Tunisian artists lament lack of support after Islamist riots

Daily News Egypt
4 Min Read

Tunisian artists have spoken out in anger against government ministers for failing to defend them in the wake of Islamist attacks against their work.

Tunisian artists, shaken over deadly riots by radical Islamists angered about artworks deemed blasphemous, say they feel abandoned by a culture minister who spoke out in defence of the protesters. “It is as if my hands have been cut off. I am so angry, so disappointed,” said a painter whose canvas was slashed in a June 10 attack on a Tunis art gallery. “When I heard the government’s position I felt like I was at a trial for freedom but unable to defend myself,” the artist told AFP, requesting anonymity.

Culture Minister Mehdi Mabrouk, while defending artistic creativity, stopped short of condemning the attack believed to have been carried out by ultra-conservative Salafist Muslims. Mabrouk said the exhibition, which featured a painting of a naked woman with bearded men standing behind her and a work spelling the word “Allah” with a file of ants, did not respect the values of Islam and could be considered “artistic provocation.”

Tunisia’s arts union and the show’s director Luca Luccatini plan to lodge official complaints against several government ministers for defamation. Fundamentalist Salafists went on the rampage after taking issue with the works of art in two days of riots including the attack on the gallery which left one person dead and more than 100 injured.

It was the worst unrest since the January 2011 ouster of strongman Zine el Abidine Ben Ali kicked off a wave of revolts in the region that came to be known as the Arab Spring. More than 140 people, most of them Salafists, were arrested for attacking police posts and torching a Tunis courthouse during the riots, the interior ministry said Monday. Among them was the cleric of a mosque in the north-western town of Jendouba, who called for the murder of police officers during Friday prayers, a ministry official told AFP.

Even before the recent clashes, artists say they have regularly been the target of religious hardliners in post- revolution Tunisia. And they are surprised that the more moderate regime that replaced Ben Ali has not defended the nation’s artists.

The artist whose canvas was slashed said: “I am not afraid of answering to ministers, but I am afraid of ignorant people, of the imbecile hiding somewhere who will attack my family because (the authorities) have abandoned us to face public anger.”
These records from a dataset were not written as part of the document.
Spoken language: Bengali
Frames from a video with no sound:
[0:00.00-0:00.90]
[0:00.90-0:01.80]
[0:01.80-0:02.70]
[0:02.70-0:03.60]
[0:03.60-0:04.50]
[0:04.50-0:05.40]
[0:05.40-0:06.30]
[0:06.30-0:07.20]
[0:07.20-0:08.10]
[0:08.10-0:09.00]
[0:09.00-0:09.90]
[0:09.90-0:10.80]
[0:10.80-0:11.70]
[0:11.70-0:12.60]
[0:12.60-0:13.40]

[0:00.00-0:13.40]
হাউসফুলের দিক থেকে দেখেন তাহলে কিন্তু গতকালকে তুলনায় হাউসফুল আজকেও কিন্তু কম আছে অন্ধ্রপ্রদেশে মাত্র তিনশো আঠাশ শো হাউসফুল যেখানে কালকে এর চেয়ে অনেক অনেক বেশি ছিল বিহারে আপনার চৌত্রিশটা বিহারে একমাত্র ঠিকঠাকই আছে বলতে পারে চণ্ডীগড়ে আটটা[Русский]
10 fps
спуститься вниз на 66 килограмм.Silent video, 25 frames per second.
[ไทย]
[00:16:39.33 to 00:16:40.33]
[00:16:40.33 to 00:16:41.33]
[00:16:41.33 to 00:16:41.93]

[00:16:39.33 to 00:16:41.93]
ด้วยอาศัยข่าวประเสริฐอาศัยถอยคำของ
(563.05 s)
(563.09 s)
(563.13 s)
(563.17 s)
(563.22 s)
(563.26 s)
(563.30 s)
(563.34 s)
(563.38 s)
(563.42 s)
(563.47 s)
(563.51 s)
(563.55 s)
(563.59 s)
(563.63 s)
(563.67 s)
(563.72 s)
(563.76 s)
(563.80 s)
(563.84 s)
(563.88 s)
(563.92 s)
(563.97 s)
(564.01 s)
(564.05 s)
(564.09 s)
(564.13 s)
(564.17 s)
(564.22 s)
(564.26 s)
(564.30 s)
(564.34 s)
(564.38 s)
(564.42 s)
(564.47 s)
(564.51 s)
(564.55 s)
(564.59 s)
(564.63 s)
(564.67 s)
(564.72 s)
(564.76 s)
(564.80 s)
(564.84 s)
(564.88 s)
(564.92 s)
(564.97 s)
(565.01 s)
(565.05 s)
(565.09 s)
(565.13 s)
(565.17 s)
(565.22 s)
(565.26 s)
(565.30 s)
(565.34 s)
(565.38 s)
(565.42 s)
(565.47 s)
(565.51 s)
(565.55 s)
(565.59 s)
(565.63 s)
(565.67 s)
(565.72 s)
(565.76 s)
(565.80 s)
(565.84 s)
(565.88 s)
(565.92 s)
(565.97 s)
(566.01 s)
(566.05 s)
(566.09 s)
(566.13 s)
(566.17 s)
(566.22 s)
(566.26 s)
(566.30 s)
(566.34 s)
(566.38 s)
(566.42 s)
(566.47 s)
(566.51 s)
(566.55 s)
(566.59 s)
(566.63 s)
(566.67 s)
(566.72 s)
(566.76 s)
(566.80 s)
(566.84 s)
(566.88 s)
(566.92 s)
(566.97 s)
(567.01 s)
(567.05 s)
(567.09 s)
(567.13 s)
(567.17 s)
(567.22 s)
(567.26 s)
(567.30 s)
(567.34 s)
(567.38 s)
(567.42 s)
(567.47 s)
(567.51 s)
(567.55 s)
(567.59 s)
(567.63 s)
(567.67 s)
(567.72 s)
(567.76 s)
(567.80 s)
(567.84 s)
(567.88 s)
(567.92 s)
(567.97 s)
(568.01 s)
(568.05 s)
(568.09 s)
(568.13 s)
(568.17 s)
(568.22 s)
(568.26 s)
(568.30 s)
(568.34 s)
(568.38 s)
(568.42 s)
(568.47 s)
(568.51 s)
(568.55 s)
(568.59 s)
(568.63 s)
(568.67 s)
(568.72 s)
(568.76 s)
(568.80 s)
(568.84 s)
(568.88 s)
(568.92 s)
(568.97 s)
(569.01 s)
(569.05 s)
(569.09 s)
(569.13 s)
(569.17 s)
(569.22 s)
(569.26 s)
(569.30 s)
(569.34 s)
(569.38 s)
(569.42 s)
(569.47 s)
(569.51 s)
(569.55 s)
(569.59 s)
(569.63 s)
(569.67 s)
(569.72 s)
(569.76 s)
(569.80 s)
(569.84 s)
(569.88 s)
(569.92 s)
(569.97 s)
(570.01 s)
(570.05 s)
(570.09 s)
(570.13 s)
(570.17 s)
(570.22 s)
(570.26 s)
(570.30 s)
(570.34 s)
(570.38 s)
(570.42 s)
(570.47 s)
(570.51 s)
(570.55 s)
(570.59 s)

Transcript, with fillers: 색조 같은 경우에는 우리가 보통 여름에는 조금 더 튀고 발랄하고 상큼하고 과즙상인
Actress and theatre researcher Jalila Baccar asked: “Do we want a country without art, without artists? Who should decide which lines can be crossed in terms of what is sacred? Is it for judges, religious leaders, the constitution that is currently being drawn up?”

“We don’t have to justify our art,” said the painter Meriem Bouderbala, who curated the exhibition entitled “Spring of Arts.” Many artists wonder if they can publicly show their work without fear of reprisal. “Who will have the courage to exhibit our work?” asked one artist, who also requested anonymity after receiving death threats. “Who will dare to invest in projects that question society?”